▶ **Task details**
When you reach the line that contains "[00:00:09.00 to 00:00:10.00]" in the data below, start reproducing lines exactly, and stop after the line that contains "(2.70 s to 3.00 s)".
—————
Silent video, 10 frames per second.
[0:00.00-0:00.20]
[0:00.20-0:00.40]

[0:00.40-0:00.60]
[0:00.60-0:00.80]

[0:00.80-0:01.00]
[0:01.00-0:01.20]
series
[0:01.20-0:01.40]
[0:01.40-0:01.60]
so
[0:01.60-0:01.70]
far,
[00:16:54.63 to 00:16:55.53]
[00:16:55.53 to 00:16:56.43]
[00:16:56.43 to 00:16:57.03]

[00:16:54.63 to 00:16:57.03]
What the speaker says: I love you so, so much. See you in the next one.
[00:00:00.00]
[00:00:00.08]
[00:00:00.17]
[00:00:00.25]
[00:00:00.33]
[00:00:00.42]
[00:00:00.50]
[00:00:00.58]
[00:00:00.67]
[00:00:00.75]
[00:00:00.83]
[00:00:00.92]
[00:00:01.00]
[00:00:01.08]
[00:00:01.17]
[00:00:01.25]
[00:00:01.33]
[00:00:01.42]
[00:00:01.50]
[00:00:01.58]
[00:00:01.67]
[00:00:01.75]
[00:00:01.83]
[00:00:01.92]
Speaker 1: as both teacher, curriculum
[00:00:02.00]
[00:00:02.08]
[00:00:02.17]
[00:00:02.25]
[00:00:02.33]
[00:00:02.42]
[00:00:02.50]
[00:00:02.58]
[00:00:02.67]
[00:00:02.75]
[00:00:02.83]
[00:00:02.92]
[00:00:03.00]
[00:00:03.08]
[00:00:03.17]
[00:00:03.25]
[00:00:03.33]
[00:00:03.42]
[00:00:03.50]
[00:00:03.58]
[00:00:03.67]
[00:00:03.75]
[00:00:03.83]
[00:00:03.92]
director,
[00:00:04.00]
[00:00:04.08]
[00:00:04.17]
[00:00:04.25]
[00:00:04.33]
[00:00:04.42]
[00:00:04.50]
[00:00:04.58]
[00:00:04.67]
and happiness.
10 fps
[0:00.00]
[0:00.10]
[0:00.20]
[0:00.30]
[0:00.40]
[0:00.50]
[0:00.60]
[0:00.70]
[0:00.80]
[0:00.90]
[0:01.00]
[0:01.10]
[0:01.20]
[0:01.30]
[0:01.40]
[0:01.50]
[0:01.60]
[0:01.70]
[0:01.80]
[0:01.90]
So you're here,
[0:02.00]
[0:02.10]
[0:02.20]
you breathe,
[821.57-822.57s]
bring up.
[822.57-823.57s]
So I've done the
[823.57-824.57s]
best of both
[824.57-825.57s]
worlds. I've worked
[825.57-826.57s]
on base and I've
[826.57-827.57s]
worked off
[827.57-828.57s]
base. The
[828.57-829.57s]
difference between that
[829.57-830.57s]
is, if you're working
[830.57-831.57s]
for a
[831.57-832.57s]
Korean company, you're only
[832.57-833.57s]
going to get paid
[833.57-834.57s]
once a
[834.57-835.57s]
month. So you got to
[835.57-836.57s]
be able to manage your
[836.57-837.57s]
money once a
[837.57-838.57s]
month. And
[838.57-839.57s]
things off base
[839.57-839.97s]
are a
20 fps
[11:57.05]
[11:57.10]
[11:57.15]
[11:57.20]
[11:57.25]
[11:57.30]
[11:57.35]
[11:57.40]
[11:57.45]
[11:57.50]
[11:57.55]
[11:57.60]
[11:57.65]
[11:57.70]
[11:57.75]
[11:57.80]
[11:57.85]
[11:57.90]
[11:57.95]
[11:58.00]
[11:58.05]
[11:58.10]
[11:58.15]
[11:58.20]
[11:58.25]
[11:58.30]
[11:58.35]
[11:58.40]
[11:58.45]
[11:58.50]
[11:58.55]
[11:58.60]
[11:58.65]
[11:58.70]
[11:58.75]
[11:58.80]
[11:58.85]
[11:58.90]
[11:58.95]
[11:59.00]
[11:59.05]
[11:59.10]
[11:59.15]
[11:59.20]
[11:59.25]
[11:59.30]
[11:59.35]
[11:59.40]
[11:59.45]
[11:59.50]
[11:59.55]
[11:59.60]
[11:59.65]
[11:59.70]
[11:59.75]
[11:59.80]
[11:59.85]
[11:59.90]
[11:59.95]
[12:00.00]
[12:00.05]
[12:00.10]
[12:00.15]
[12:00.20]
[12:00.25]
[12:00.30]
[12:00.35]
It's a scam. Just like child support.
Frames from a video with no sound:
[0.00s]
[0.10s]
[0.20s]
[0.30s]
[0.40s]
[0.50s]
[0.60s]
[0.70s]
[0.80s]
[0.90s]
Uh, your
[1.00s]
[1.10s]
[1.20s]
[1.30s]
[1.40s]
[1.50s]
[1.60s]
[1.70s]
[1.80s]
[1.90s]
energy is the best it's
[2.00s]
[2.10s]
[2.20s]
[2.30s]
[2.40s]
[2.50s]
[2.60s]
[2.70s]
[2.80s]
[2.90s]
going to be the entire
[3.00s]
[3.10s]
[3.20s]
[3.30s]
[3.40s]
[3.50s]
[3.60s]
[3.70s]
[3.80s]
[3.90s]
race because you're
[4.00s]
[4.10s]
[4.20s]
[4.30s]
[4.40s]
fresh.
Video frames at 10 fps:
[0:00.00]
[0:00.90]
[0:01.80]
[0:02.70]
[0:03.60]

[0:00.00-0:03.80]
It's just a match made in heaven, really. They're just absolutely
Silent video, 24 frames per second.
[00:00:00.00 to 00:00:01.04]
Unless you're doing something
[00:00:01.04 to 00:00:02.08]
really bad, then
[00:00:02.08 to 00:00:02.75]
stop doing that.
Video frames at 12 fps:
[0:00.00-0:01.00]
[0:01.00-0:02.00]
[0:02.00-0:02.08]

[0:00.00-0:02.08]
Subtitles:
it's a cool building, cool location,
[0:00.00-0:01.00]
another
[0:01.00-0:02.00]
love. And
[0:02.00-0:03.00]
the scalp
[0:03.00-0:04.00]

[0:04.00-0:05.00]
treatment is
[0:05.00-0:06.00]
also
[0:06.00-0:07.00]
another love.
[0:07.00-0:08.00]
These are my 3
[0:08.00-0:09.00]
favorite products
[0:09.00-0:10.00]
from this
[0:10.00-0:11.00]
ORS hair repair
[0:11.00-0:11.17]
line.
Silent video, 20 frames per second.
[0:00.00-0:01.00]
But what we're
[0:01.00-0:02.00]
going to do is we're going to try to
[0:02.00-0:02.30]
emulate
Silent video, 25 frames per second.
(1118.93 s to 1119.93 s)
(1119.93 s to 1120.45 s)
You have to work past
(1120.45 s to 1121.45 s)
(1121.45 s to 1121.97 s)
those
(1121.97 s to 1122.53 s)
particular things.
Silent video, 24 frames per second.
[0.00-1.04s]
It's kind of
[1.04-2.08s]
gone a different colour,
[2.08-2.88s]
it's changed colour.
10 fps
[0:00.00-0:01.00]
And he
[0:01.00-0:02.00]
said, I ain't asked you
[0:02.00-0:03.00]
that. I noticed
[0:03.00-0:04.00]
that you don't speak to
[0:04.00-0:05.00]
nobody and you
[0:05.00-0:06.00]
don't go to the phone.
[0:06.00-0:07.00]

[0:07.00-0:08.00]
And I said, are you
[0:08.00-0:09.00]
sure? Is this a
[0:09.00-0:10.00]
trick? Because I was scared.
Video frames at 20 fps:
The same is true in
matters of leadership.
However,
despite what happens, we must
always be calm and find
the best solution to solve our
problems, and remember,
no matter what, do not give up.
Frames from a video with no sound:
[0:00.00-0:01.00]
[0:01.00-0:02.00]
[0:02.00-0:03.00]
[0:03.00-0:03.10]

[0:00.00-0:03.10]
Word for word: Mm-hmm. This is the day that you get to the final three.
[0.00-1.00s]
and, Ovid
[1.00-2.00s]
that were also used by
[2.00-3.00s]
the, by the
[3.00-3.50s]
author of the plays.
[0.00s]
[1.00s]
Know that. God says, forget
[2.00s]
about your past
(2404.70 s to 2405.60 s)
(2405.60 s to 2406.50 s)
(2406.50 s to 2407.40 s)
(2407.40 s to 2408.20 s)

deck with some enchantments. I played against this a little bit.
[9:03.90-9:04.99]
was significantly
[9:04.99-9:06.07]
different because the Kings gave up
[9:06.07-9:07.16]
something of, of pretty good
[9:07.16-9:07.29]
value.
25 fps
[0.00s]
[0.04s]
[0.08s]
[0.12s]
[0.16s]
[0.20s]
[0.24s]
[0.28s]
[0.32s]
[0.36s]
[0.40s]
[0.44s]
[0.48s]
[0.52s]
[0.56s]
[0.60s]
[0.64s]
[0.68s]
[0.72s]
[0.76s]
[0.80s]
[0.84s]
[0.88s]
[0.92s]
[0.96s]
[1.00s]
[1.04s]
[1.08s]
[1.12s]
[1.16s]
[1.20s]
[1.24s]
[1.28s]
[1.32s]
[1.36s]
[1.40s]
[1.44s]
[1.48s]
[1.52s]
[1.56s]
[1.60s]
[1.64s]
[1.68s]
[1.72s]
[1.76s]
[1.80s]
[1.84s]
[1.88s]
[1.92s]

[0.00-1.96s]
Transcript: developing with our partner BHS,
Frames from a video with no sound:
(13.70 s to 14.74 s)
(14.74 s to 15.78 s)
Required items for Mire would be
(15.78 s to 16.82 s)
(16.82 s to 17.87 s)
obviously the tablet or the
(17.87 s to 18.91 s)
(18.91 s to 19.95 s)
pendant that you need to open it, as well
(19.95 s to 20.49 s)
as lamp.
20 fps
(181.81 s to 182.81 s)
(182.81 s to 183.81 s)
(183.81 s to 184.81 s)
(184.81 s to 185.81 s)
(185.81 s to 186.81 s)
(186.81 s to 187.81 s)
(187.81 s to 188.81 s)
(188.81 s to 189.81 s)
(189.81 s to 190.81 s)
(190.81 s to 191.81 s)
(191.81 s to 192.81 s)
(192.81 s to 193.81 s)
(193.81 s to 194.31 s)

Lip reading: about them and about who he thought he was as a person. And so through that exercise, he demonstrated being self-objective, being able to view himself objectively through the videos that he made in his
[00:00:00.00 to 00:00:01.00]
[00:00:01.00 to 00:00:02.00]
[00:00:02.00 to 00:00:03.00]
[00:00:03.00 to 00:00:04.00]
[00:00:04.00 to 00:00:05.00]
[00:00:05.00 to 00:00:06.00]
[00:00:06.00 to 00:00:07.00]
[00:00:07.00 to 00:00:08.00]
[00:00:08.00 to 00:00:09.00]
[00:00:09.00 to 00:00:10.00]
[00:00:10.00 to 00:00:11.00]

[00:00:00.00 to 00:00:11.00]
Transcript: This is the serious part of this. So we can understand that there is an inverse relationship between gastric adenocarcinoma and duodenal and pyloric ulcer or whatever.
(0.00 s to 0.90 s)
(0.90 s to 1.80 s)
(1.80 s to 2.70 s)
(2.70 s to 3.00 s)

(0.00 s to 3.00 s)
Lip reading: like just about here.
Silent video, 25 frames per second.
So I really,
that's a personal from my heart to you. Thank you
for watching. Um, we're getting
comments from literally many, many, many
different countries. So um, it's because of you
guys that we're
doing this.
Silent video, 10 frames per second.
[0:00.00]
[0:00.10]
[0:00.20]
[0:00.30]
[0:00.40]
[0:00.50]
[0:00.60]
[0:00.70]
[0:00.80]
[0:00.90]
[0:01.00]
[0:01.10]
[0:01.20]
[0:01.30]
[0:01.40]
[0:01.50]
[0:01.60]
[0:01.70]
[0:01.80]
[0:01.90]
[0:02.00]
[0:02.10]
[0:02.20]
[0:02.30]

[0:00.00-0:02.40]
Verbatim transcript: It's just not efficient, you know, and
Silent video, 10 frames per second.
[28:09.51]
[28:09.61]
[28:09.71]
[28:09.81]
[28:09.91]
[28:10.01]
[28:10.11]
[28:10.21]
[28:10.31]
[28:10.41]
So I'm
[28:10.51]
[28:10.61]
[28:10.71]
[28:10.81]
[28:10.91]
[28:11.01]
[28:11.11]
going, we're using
—————
▶ **Answer to this task**
[00:00:09.00 to 00:00:10.00]
[00:00:10.00 to 00:00:11.00]

[00:00:00.00 to 00:00:11.00]
Transcript: This is the serious part of this. So we can understand that there is an inverse relationship between gastric adenocarcinoma and duodenal and pyloric ulcer or whatever.
(0.00 s to 0.90 s)
(0.90 s to 1.80 s)
(1.80 s to 2.70 s)
(2.70 s to 3.00 s)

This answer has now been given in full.